The same goes for other interrupts.


This below segment executes either if the zeroth or first location of the buffer, fills with 1 (1 is arbitrarily points to left) and if the Boolean left_int is true. The reason the buffer was used, because sometimes randomly u got a right or forward interrupt too, either because of the same pulse reaching it or some reflection of the previous pulse's.

if ((buf[0] == 1 || buf[1]==1) && left_int) {         digitalWrite(32,LOW);      digitalWrite(33,LOW);      digitalWrite(34,LOW);      digitalWrite(35,HIGH); //LEFT forward      tme=millis(); //Take reading so that after 700 ms passes, all motors stop             //Serial.println("L"); //for debugging      left_int=false;      counter=0; //set counter to 0 so next interrupts fills buffer from 0            sei(); //Enable Global interrupts again so the next interrupts takes place}


if (millis()-tme >=700) { //every 700 milliseconds stop all the motors, so that the follower doesn't go haywire in all directions      digitalWrite(32,LOW);      digitalWrite(33,LOW);      digitalWrite(34,LOW);      digitalWrite(35,LOW); //Set all the motors to zero      tme=millis();  //Take present milliseconds reading for the next loop    }

This above portion of the code, it to stop the follower every 700 milliseconds and check for new interrupts , otherwise the follower sometimes tend to go haywire and the value 700 is something I kept after playing with the follower and its not an absolute value.

Step 2: Making the Leader:


  1. Arduino UNO
  2. chassis
  3. Dc motor and wheels
  4. L293D motor driver IC or module
  5. one HC-SR04 module
  6. HM-10 (to control the Leader
  7. MIT app inventor2

Getting the Leader done was fairly easy.

I used a readily available acrylic robot chassis for the leader and used a L293D motor drive IC to drive the motor/wheels and a HM-10 Bluetooth low energy module to control the Leader and exhaustive explanation for these two circuits is readily available on the internet and so I wouldn't cover it here separately. The HC-SR04 module is connected normally except the Echo pin, which is left disconnected because we are only transmitting.



Vcc - 5V(UNO)

Gnd - Gnd(UNO)

Trig pin - D10(UNO)


Vcc - 3.3V(UNO)

Gnd - Gnd(UNO)

TX - D8(UNO)


The connections between Arduino UNO and the L293D is ignored is here.

To control the Leader, I used the MIT app inventor to build an app, that connects with the HM-10 using Bluetooth low energy, which is different from Bluetooth classic. Although Bluetooth Classic can be used, like the HM-05 module. I have provided the project file, with the aia extension, as sometimes APK might not work, since the Service UUID and the characteristic UUID might have to be changed, which are fundamental to BLE low energy.

I have added a Start/Stop pulse button in the app, since sometimes to stop the Follower from going haywire, the Leader has to stop emitting pulses.

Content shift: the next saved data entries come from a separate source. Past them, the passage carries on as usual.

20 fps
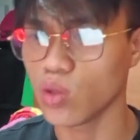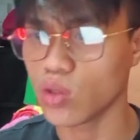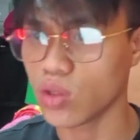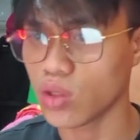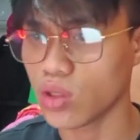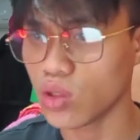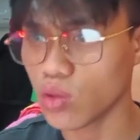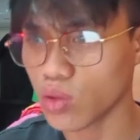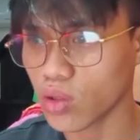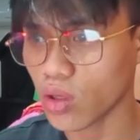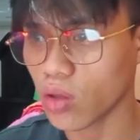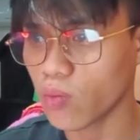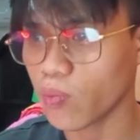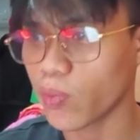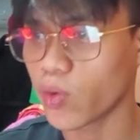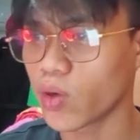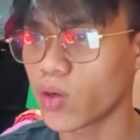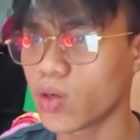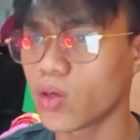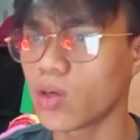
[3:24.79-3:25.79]
Newton
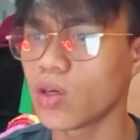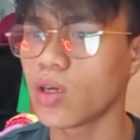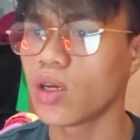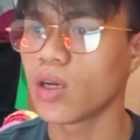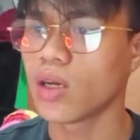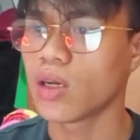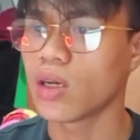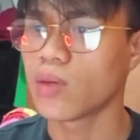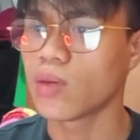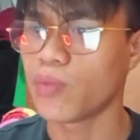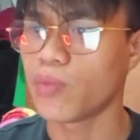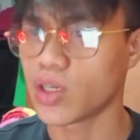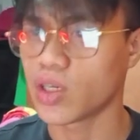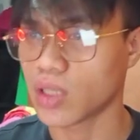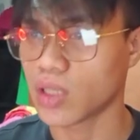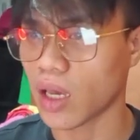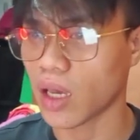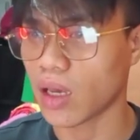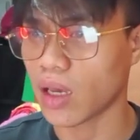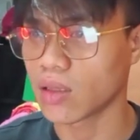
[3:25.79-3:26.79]
per
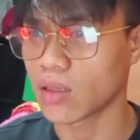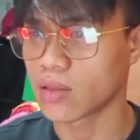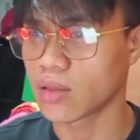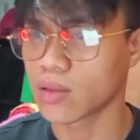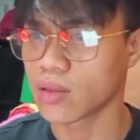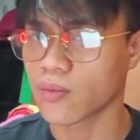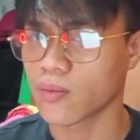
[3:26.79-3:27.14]
seconds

Otherwise the Arduino code is fairly simple and commented for further information.The software Serial library is used, since Arduino UNO has only one set of Serial (UART) pins.

Step 3: Testing:

Finally once the two units were built, it was time to test it.

The follower was sensitive enough to respond, when i snapped my fingers by the three sensors.

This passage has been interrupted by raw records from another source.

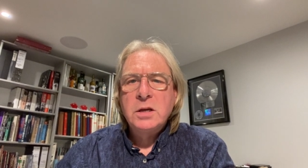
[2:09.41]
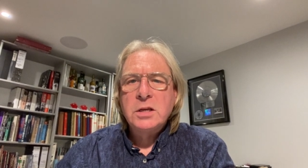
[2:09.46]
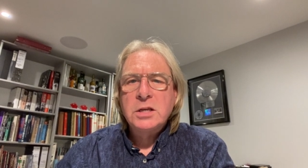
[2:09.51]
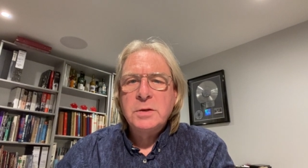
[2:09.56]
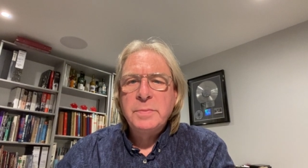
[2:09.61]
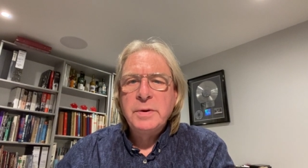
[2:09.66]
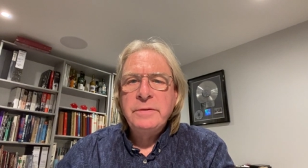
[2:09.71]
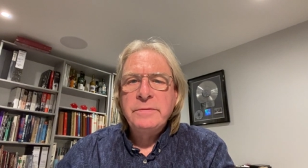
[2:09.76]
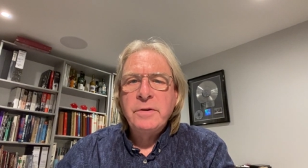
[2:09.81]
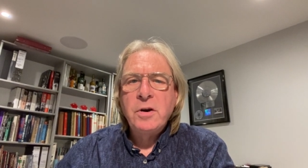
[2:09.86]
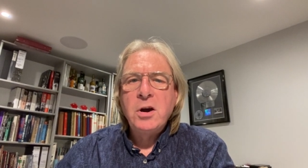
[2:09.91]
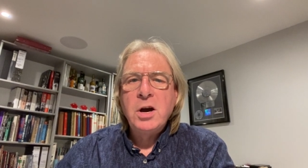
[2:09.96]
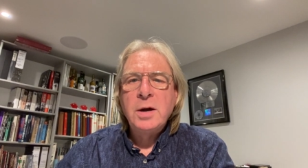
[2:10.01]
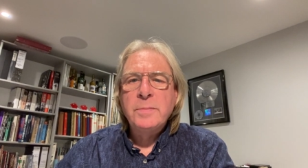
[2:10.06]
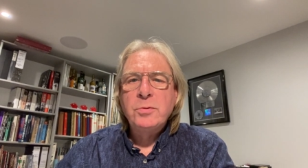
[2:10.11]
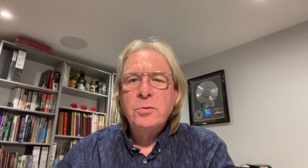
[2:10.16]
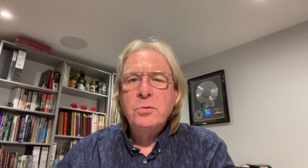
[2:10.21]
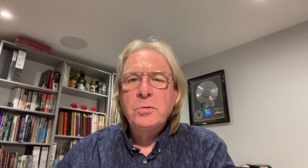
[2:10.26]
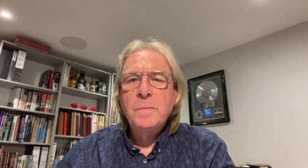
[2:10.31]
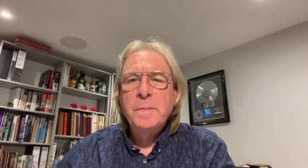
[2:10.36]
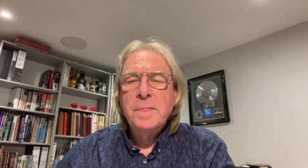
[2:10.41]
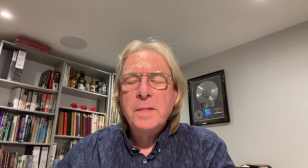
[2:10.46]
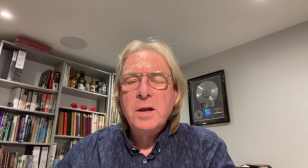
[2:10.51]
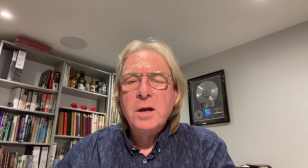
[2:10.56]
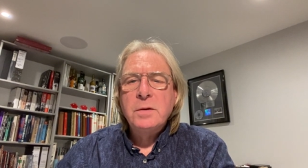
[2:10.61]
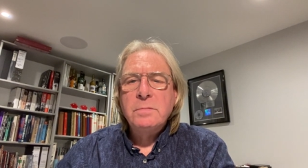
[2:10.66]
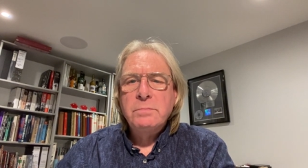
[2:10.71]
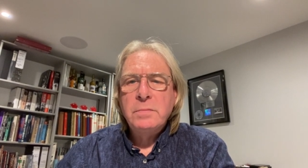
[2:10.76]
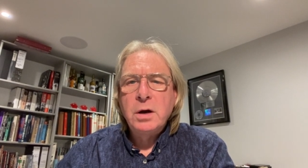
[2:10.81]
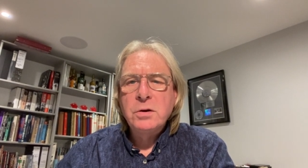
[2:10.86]
To be viable,
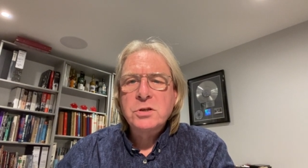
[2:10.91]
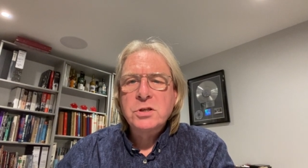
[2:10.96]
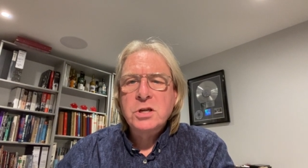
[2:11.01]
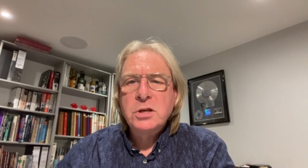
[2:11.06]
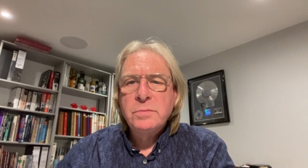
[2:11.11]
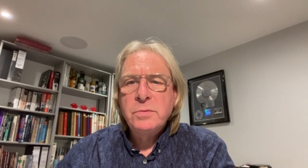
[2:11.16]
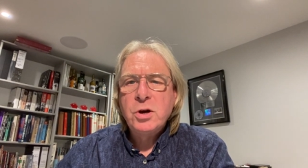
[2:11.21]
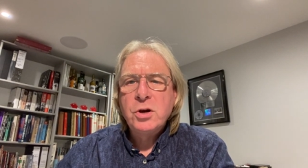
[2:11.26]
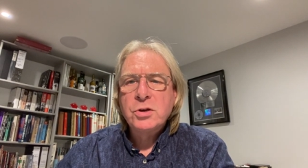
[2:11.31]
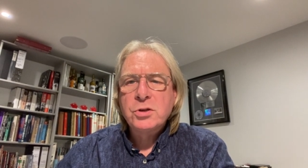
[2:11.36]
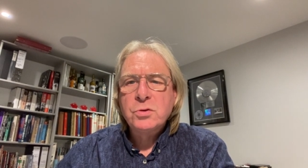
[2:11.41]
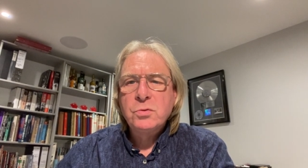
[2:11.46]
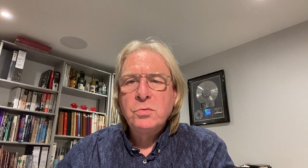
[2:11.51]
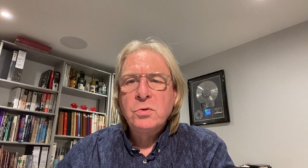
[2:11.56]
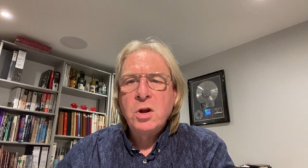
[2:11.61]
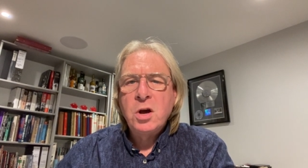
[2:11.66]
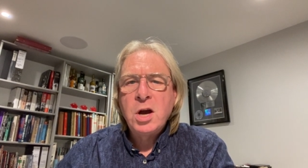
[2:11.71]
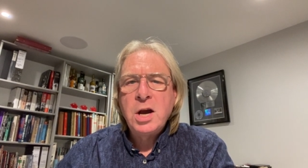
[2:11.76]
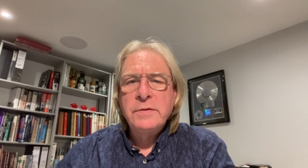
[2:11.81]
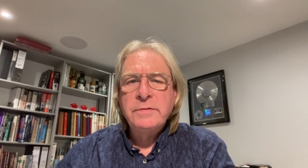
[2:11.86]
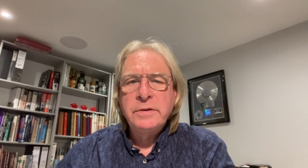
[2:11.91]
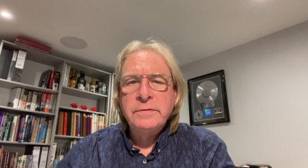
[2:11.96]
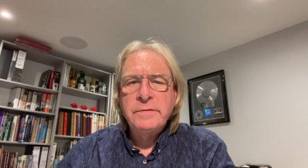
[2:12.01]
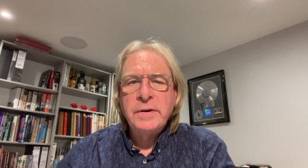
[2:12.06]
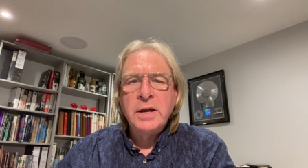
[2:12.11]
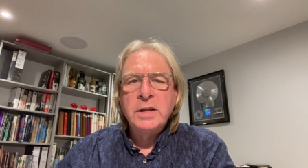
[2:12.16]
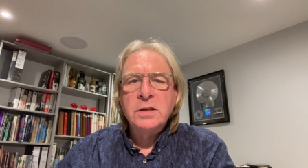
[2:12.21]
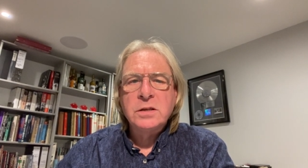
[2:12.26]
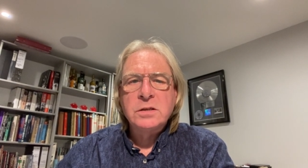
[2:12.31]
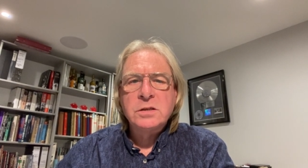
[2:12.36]
most commercial live
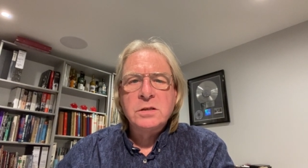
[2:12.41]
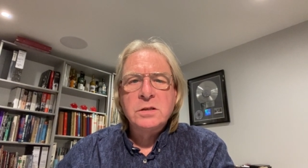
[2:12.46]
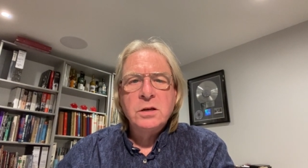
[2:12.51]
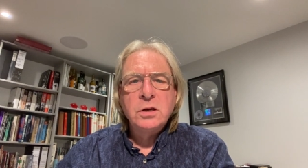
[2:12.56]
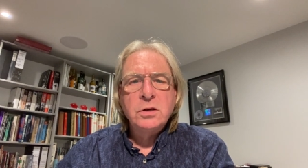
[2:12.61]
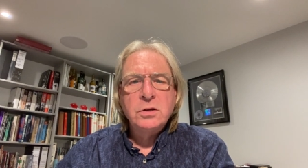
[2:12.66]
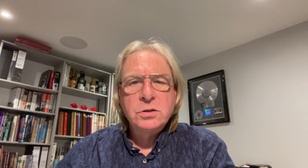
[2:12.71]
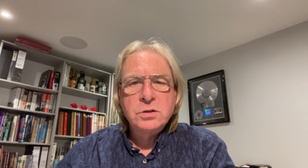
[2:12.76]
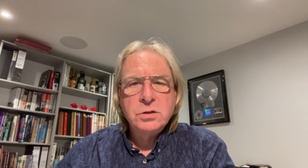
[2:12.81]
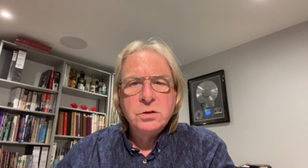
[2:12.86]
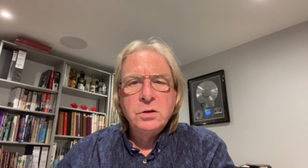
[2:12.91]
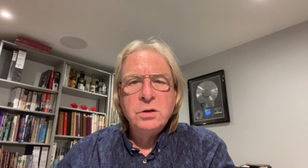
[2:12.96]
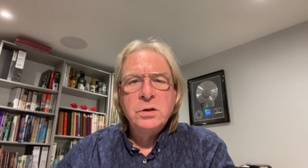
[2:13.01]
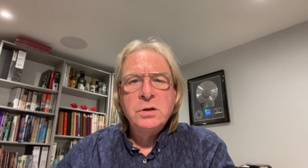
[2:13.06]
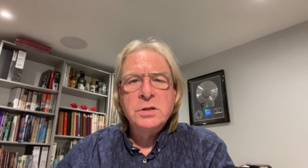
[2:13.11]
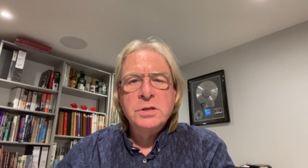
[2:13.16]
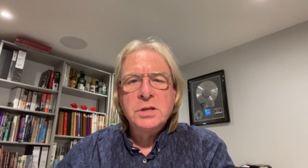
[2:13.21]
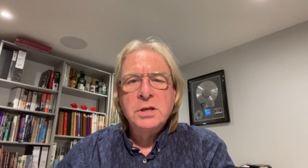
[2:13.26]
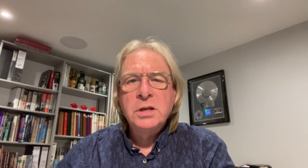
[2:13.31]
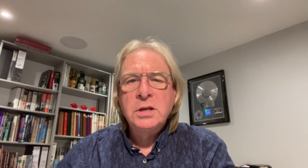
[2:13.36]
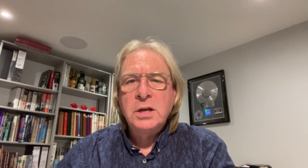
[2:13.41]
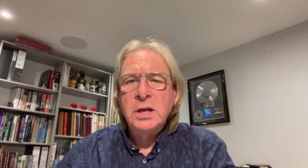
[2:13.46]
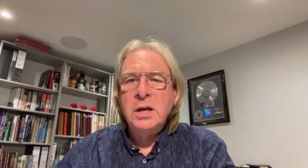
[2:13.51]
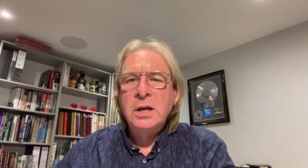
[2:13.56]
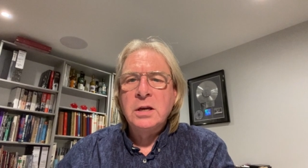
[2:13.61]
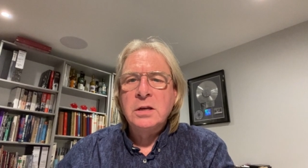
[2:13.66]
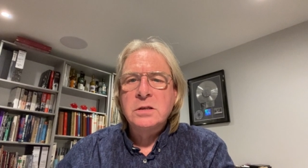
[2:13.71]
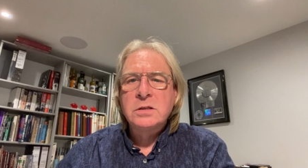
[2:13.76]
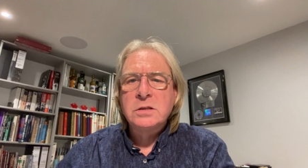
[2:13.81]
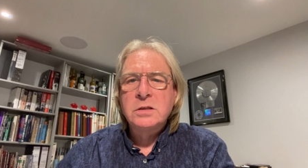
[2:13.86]
events, tours, and
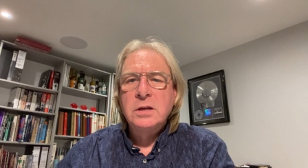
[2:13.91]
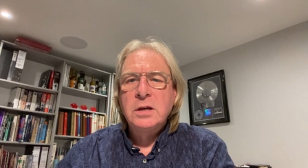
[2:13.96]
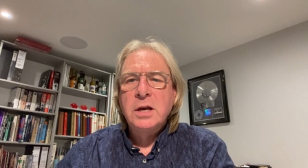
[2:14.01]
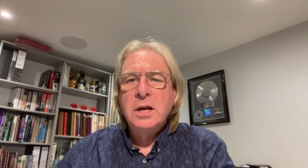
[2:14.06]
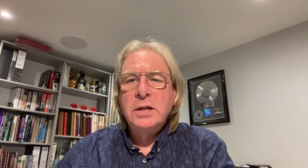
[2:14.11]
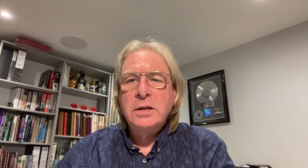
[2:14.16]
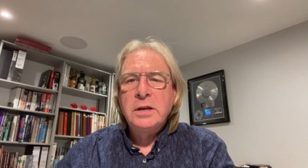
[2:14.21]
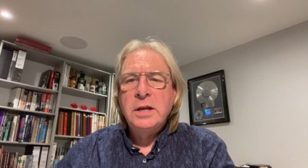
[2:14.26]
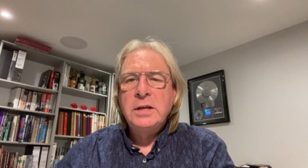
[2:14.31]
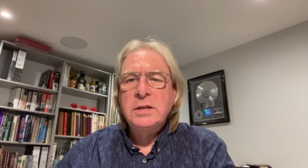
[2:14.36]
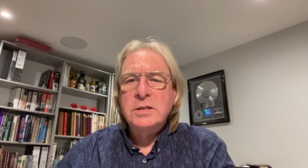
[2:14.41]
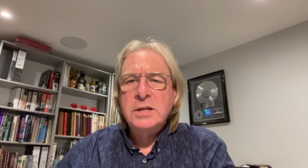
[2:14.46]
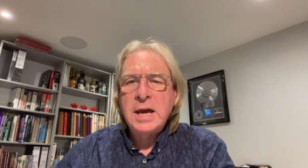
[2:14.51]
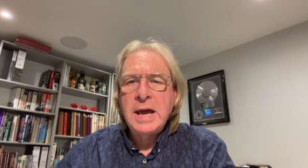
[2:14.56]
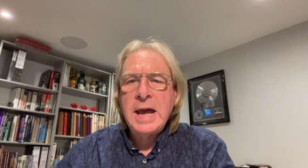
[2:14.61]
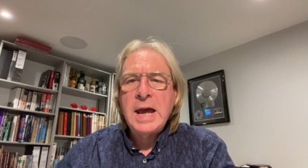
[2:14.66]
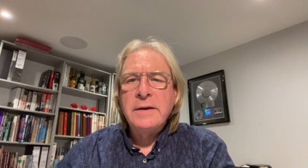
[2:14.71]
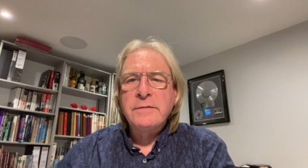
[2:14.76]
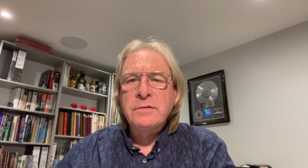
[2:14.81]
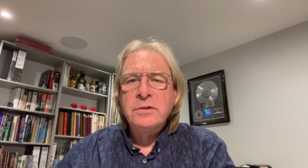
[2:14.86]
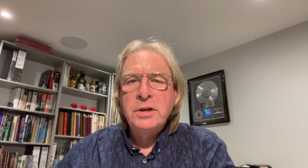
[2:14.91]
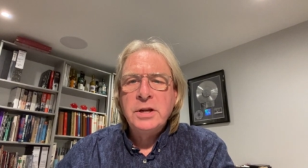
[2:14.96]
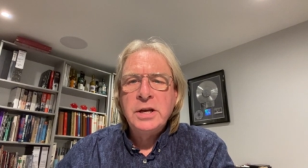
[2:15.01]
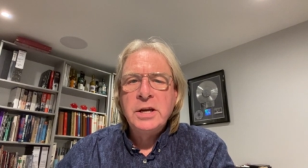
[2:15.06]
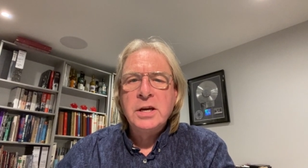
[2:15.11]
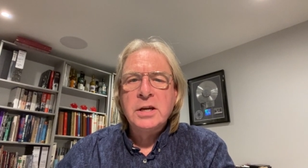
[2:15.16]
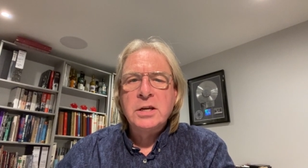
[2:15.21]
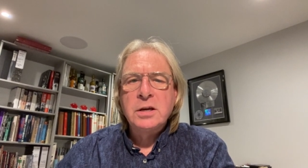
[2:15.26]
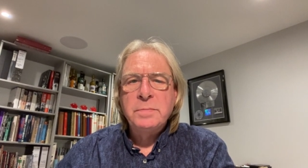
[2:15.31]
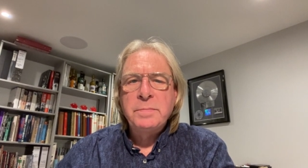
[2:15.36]
gigs need to have
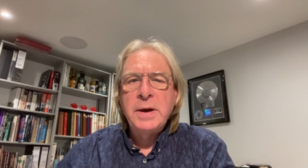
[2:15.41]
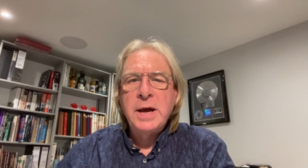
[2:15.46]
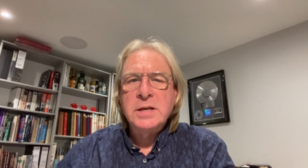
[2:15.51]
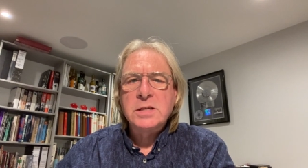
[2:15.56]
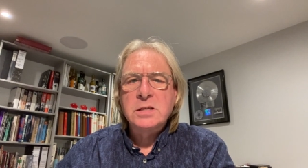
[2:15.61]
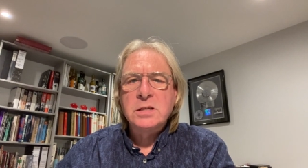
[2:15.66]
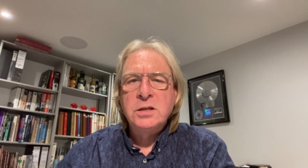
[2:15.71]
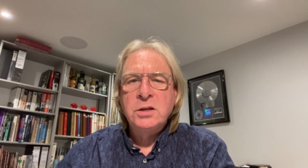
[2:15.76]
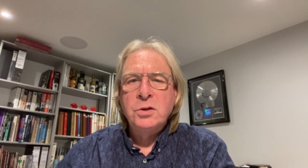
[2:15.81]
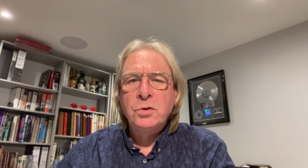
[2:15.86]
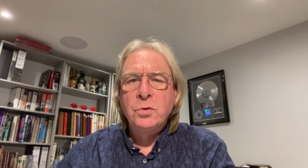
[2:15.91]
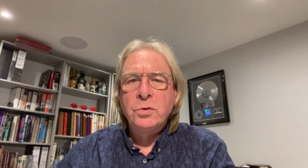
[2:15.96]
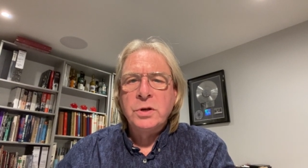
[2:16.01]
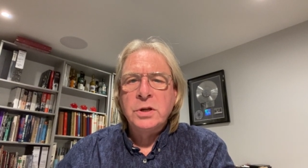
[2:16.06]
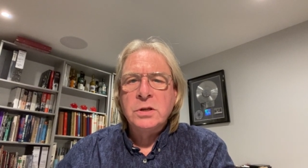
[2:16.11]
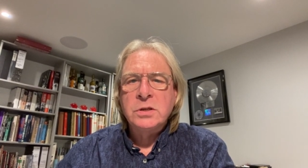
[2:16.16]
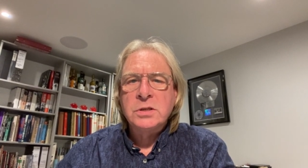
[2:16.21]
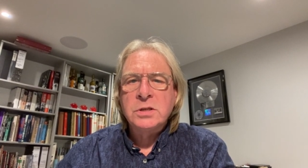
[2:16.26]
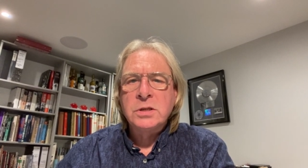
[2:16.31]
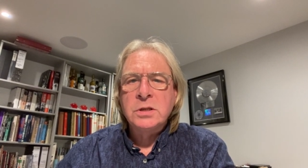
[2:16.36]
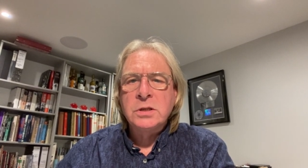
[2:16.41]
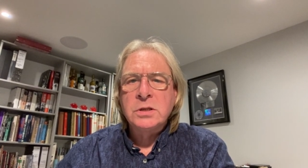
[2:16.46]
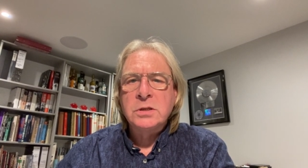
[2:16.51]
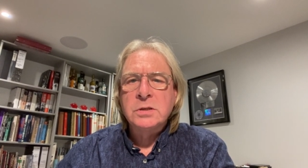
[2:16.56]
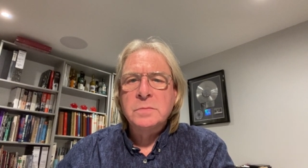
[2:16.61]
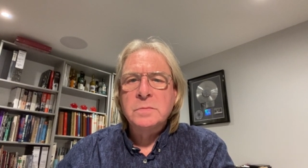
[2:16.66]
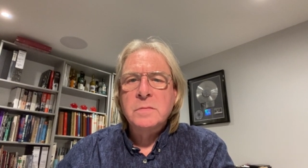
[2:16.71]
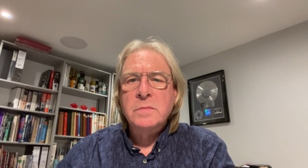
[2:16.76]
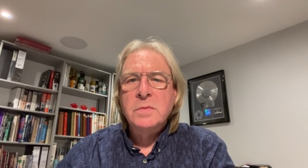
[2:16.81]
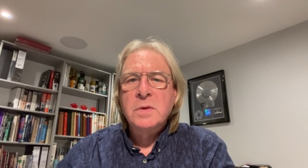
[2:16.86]
near capacity audiences.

The next two videos, here and here show, how the entire set up did seem to work. The Follower did start acting strangely quite often, but sometimes it worked very well.

Step 4: Conclusion:

This project was quite a challenging one and I never thought I would finish it, but finally it worked better than I expected but although you can't trust it always.

The Ultrasound sensors worked well, but sometimes the Follower could follow reflected waves bounced of walls and other objects and might go off in other directions. The Follower would sometimes responded excitedly like a puppy to very loud sound or high pitched sounds.

Finally, this basic project is a great start and more sophisticated sensors should be added to get it to the next level.After i had finished the project, i came across this video on YouTube about the same concept in the US Army, and perhaps someday enact it in a more sophisticated way.